Definition
A telex release is a message sent by the shipping line's origin office to their destination agent, authorizing the release of cargo without the presentation of an original bill of lading. It is used when the original BL has been surrendered at the origin.
Why it matters for traders
Telex releases speed up cargo release by eliminating the need to courier original documents.
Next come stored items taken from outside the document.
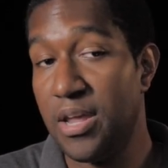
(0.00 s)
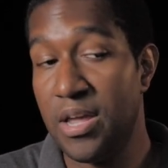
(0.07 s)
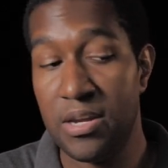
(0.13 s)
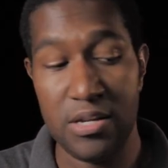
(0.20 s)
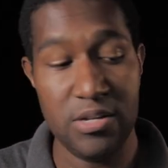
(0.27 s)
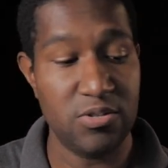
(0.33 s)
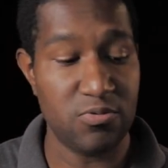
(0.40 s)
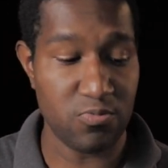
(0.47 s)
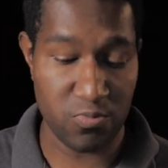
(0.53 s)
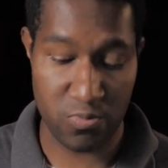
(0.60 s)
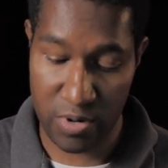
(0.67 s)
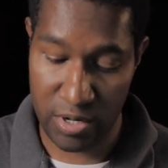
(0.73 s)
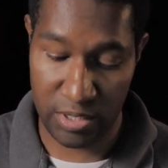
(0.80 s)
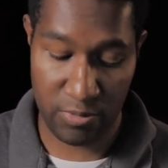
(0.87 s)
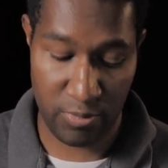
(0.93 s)
It is
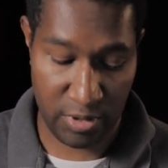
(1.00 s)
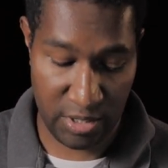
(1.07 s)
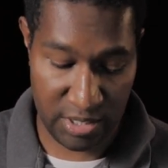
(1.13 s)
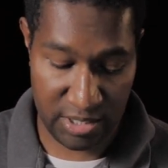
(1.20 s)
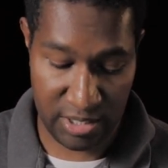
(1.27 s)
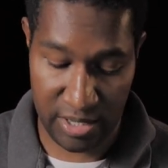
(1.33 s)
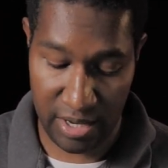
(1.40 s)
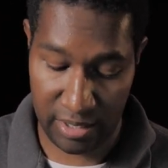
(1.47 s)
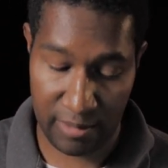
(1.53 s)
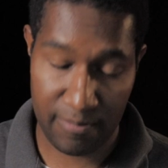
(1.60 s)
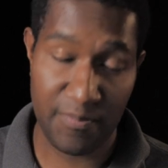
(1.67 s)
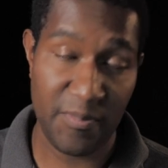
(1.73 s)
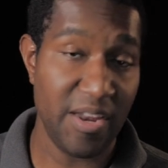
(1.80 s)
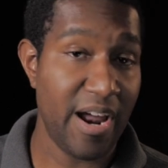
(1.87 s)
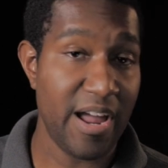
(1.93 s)
really, really slick,
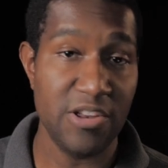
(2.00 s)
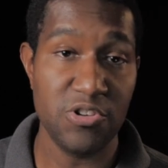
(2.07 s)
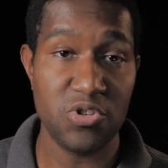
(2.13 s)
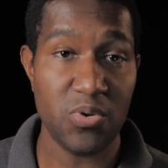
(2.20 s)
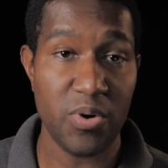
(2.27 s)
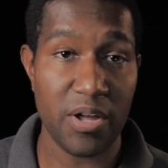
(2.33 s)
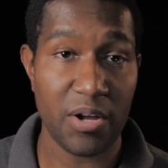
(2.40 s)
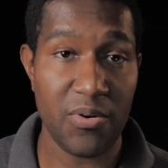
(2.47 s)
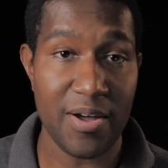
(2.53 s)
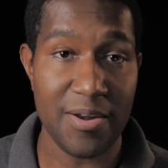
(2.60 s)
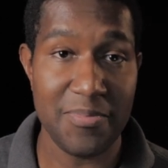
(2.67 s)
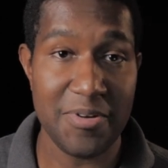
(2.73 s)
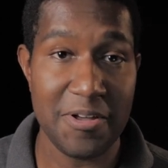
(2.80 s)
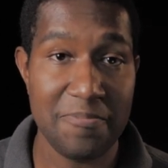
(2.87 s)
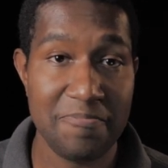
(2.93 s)
and I enjoy it quite a
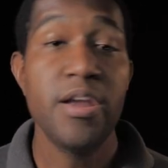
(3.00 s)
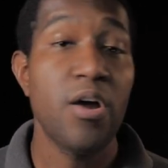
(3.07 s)
bit.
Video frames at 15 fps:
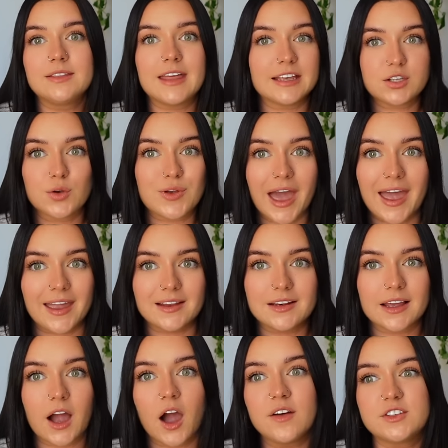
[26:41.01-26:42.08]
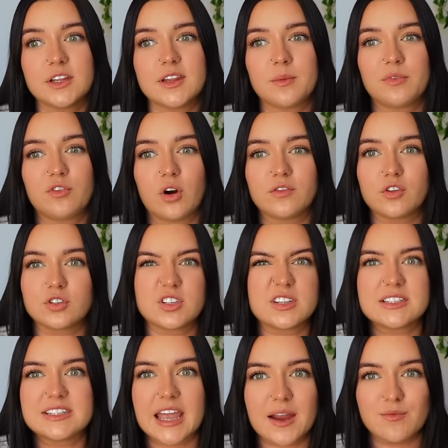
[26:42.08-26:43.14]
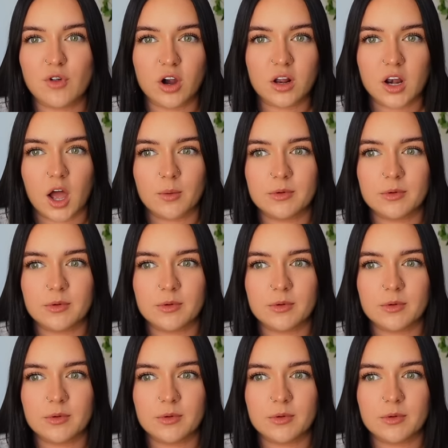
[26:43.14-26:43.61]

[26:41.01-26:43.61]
That's okay. Like, I've done that before. I've gone to the same run club,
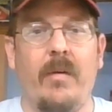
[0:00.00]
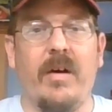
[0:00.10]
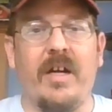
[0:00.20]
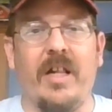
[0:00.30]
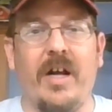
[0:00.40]

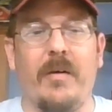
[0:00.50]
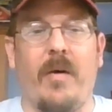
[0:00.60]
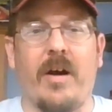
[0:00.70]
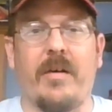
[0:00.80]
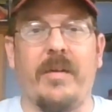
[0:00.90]
Well, hello and
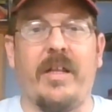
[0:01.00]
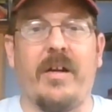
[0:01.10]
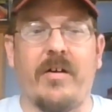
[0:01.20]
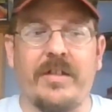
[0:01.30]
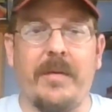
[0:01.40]
welcome to the
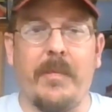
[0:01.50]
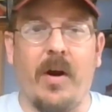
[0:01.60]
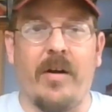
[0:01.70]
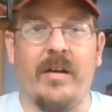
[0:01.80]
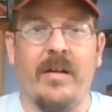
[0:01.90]
RC
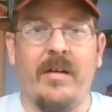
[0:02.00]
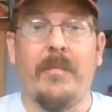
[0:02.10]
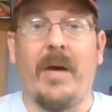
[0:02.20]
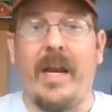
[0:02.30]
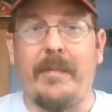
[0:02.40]
Barn.
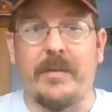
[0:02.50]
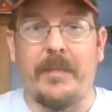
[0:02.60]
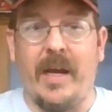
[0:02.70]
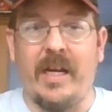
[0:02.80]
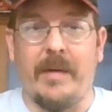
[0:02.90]
My name is
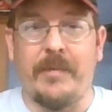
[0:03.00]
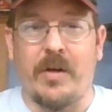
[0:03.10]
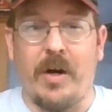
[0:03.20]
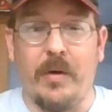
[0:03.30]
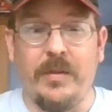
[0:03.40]
Mike. I'm
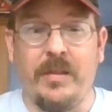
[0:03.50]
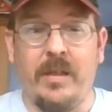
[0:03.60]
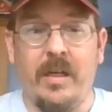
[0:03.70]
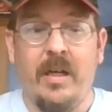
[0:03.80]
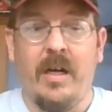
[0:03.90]
your host.
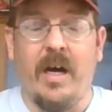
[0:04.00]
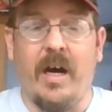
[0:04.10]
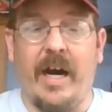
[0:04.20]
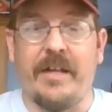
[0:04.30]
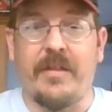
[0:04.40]

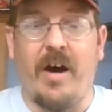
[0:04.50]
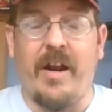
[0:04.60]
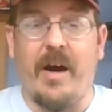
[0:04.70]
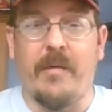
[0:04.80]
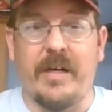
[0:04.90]
I thought
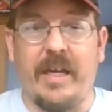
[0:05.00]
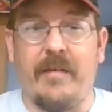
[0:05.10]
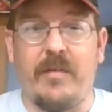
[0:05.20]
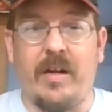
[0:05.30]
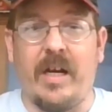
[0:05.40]
I would
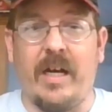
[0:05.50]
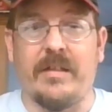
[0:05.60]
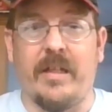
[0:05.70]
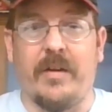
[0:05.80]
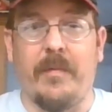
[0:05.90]
give you
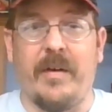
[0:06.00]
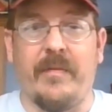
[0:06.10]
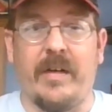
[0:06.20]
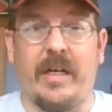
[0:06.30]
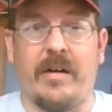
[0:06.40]
guys a little bit
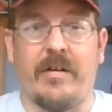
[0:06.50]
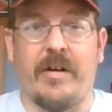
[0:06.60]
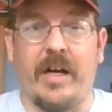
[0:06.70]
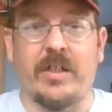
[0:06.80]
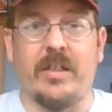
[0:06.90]
of an
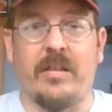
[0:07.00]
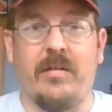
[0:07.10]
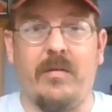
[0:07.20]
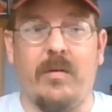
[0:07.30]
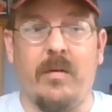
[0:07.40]
introduction
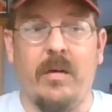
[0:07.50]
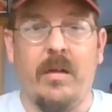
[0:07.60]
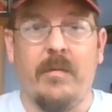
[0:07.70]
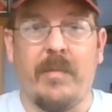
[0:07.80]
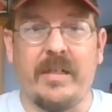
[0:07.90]
to
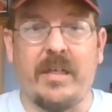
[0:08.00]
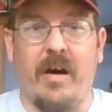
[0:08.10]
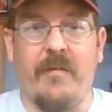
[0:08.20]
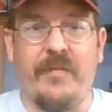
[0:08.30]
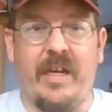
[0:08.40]

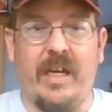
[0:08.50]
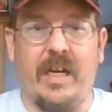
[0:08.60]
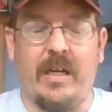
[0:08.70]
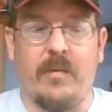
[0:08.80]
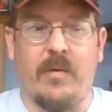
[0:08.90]
myself
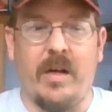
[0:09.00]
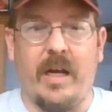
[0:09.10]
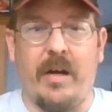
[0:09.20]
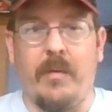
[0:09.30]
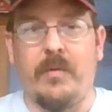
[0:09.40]
and what
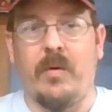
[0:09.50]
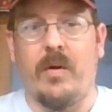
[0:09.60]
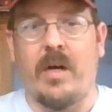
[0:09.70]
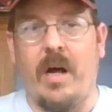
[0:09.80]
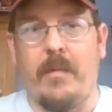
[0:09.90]
I hope to
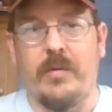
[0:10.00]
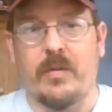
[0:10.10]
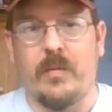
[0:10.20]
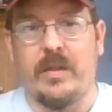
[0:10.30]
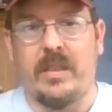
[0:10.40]

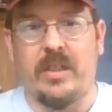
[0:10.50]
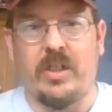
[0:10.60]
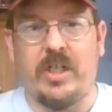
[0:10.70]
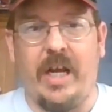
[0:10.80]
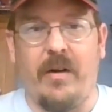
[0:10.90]
accomplish with this
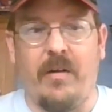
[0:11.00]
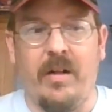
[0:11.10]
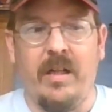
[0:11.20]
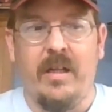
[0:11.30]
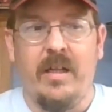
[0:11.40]
channel
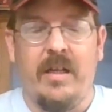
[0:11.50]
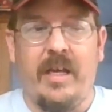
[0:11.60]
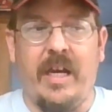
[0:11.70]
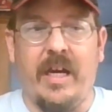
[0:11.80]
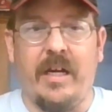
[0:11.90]

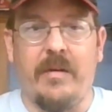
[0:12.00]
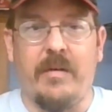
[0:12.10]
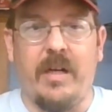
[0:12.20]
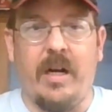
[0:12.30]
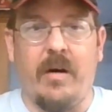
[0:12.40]
and,
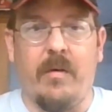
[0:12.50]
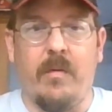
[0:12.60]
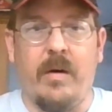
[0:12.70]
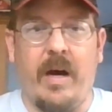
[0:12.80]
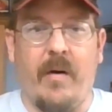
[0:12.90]

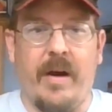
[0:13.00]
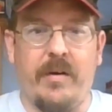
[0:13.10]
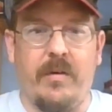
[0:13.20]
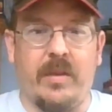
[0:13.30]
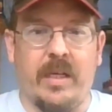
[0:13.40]
how I
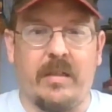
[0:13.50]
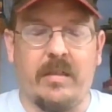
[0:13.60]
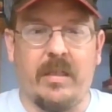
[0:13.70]
do things.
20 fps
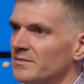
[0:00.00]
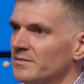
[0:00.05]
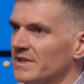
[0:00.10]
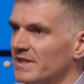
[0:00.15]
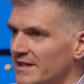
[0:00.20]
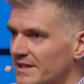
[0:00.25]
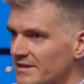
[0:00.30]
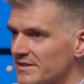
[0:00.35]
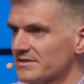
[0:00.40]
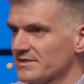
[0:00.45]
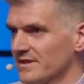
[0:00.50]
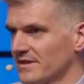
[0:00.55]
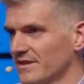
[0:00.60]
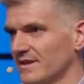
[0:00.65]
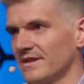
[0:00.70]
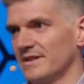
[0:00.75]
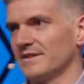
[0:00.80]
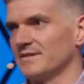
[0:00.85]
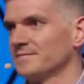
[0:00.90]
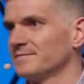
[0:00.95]
But here's the
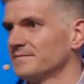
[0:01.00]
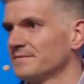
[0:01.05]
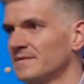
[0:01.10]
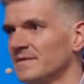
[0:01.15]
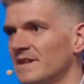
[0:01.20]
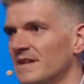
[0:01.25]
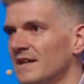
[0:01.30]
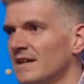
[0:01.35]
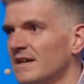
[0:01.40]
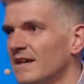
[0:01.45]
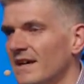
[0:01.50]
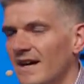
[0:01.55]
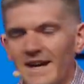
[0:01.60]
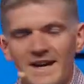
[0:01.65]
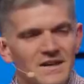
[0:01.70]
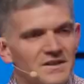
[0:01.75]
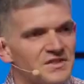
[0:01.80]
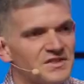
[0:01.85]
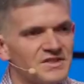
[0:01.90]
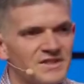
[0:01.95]
thing
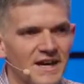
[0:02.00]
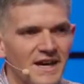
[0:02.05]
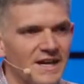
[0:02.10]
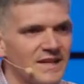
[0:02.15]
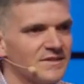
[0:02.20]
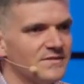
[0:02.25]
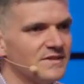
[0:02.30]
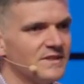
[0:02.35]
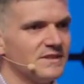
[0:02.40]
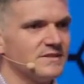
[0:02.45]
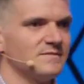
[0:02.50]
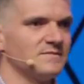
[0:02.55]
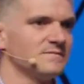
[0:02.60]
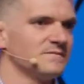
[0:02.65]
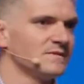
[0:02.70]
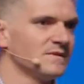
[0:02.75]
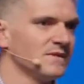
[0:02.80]
outside of it,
This is critical when the vessel arrives before the documents would, preventing demurrage charges.
How telex release works
- Shipper surrenders the original BL to the carrier at the origin port
- Carrier sends a telex/electronic message to the destination agent
- Consignee presents identification and proof of payment at destination
- Carrier releases the cargo without requiring the original BL
When to use telex release
- Short transit times where the vessel arrives before documents
- Full payment already received from the buyer
- Buyer needs urgent cargo release
- Original BL is lost or delayed in courier
Risks to consider
- Only use telex release when payment is confirmed — you lose control of the cargo
- Not accepted by all banks under LC transactions (check LC terms)
- Some countries require original documents for customs
Operational example
A supplier in Shanghai ships goods to Dubai with a 12-day transit time. The original BL would take 5 days by courier. To avoid delays, the supplier surrenders the BL to the carrier in Shanghai and requests a telex release. The buyer in Dubai can collect the cargo as soon as the vessel arrives, without waiting for the original document.